▶ [Work to complete]:
Transcribe the entries below exactly, starting with the line that has "[00:00:01.00 to 00:00:02.00]" and stopping after the line that has "Transcript: the loss"; no pictures belong in the copy.

▶ [Dataset entries]:

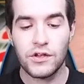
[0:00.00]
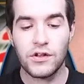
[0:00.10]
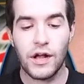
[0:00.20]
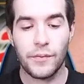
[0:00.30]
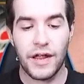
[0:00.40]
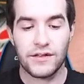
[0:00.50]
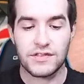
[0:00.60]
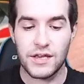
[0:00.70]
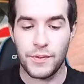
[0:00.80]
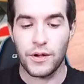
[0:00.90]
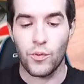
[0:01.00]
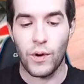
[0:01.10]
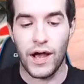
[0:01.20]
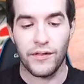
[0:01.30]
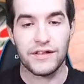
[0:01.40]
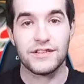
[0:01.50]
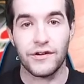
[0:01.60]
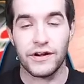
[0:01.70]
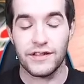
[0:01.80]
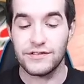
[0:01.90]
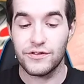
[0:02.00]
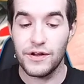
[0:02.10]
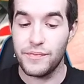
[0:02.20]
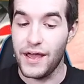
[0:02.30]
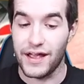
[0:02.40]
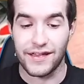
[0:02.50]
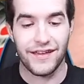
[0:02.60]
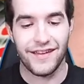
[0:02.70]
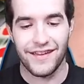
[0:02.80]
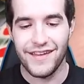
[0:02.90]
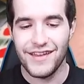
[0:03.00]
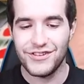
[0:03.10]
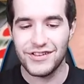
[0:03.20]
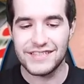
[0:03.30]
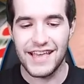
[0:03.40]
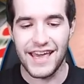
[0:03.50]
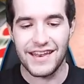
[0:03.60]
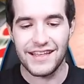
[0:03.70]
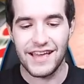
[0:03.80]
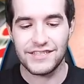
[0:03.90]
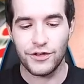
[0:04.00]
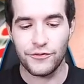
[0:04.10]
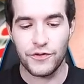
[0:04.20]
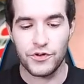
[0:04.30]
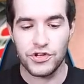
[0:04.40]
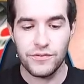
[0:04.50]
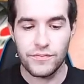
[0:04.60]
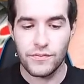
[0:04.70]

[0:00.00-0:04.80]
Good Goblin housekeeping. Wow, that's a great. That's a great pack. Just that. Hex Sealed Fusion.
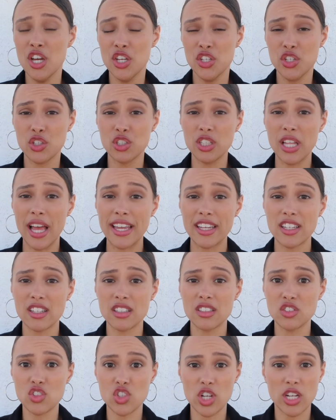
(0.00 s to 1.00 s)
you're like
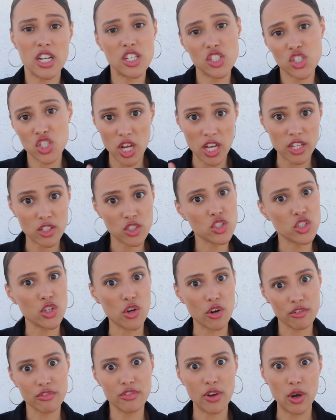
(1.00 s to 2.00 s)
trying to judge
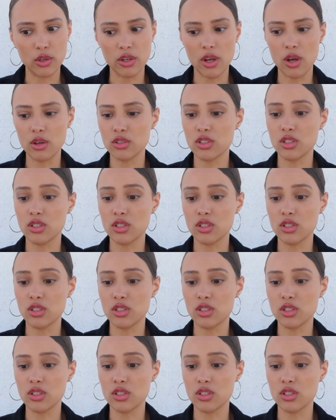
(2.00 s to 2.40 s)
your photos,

---

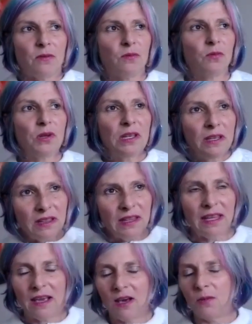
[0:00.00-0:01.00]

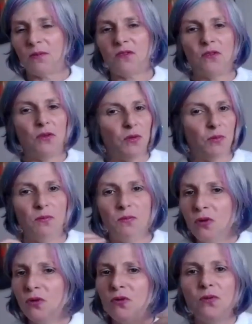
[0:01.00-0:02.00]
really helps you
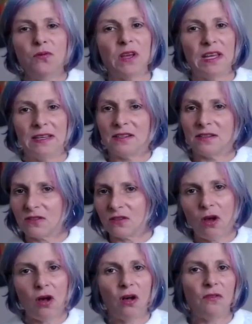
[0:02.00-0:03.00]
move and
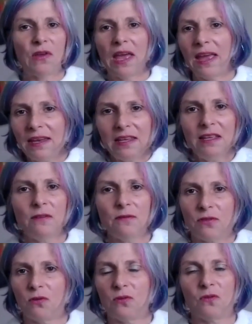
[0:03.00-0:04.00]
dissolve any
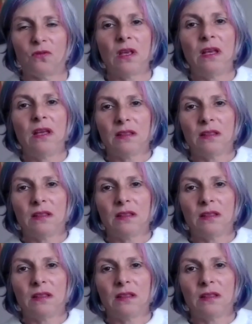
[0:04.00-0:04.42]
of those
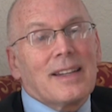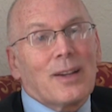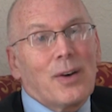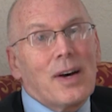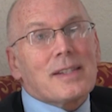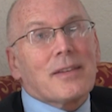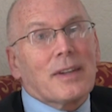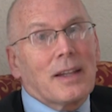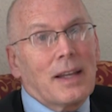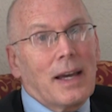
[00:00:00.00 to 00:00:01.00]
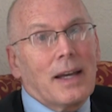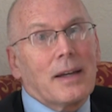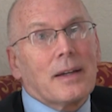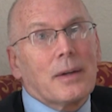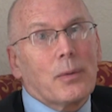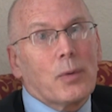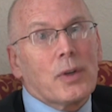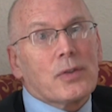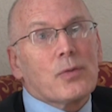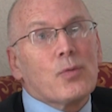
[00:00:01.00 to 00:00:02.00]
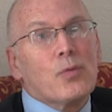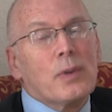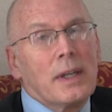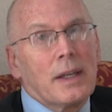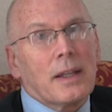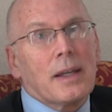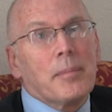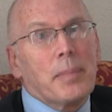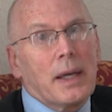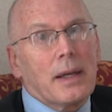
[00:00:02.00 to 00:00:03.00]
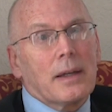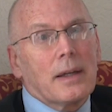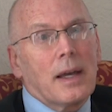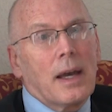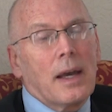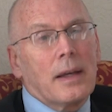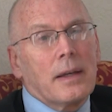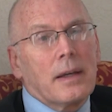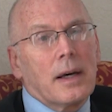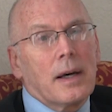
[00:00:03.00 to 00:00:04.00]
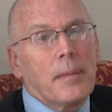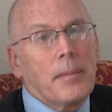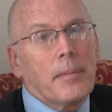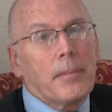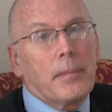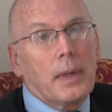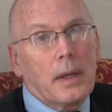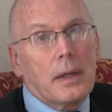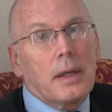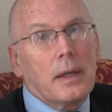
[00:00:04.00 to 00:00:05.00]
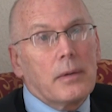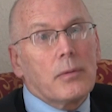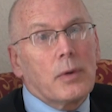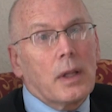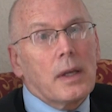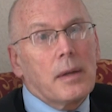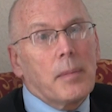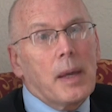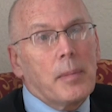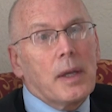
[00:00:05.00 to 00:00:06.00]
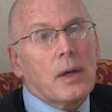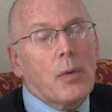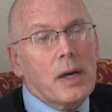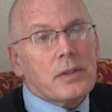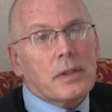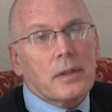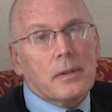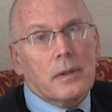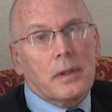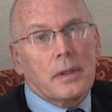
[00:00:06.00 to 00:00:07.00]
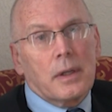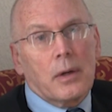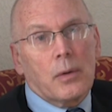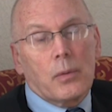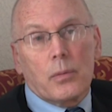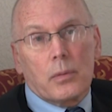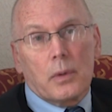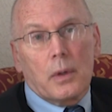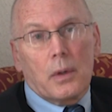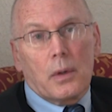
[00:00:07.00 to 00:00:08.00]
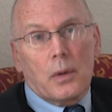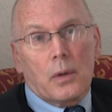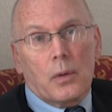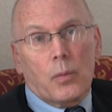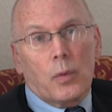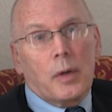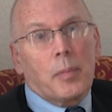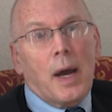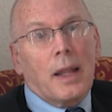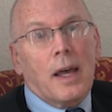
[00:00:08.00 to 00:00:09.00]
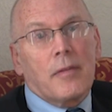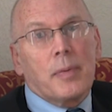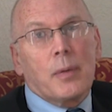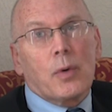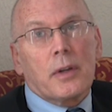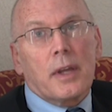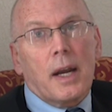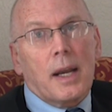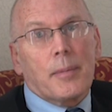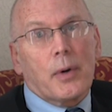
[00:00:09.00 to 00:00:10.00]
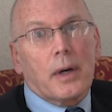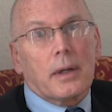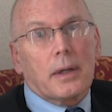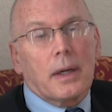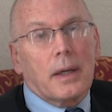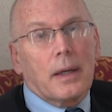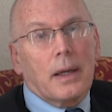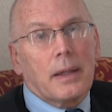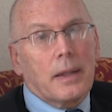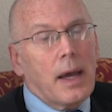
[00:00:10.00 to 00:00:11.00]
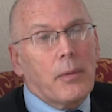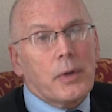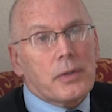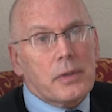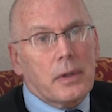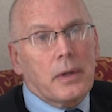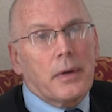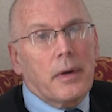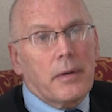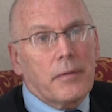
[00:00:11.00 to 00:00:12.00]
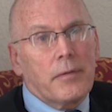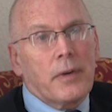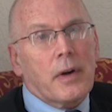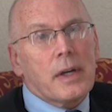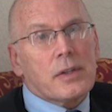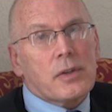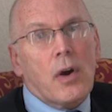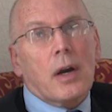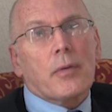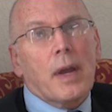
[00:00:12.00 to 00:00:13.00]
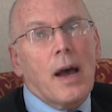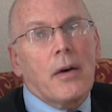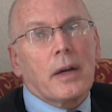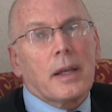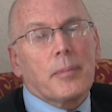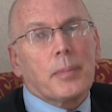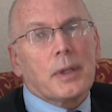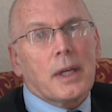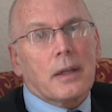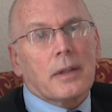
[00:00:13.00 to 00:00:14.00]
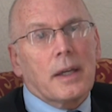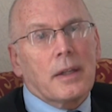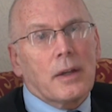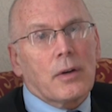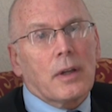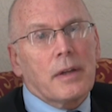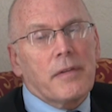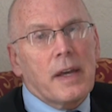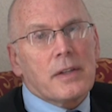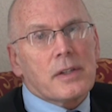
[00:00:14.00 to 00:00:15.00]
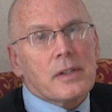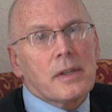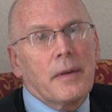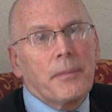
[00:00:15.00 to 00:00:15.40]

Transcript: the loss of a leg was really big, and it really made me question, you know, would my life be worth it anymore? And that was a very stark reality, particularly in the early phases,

* * *

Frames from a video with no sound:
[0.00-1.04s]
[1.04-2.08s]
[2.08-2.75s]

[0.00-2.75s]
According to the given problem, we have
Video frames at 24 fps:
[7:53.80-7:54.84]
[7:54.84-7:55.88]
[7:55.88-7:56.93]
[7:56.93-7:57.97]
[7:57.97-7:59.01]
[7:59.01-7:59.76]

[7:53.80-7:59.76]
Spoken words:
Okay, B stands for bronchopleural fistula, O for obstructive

▶ [Reply]:
[00:00:01.00 to 00:00:02.00]
[00:00:02.00 to 00:00:03.00]
[00:00:03.00 to 00:00:04.00]
[00:00:04.00 to 00:00:05.00]
[00:00:05.00 to 00:00:06.00]
[00:00:06.00 to 00:00:07.00]
[00:00:07.00 to 00:00:08.00]
[00:00:08.00 to 00:00:09.00]
[00:00:09.00 to 00:00:10.00]
[00:00:10.00 to 00:00:11.00]
[00:00:11.00 to 00:00:12.00]
[00:00:12.00 to 00:00:13.00]
[00:00:13.00 to 00:00:14.00]
[00:00:14.00 to 00:00:15.00]
[00:00:15.00 to 00:00:15.40]

Transcript: the loss of a leg was really big, and it really made me question, you know, would my life be worth it anymore? And that was a very stark reality, particularly in the early phases,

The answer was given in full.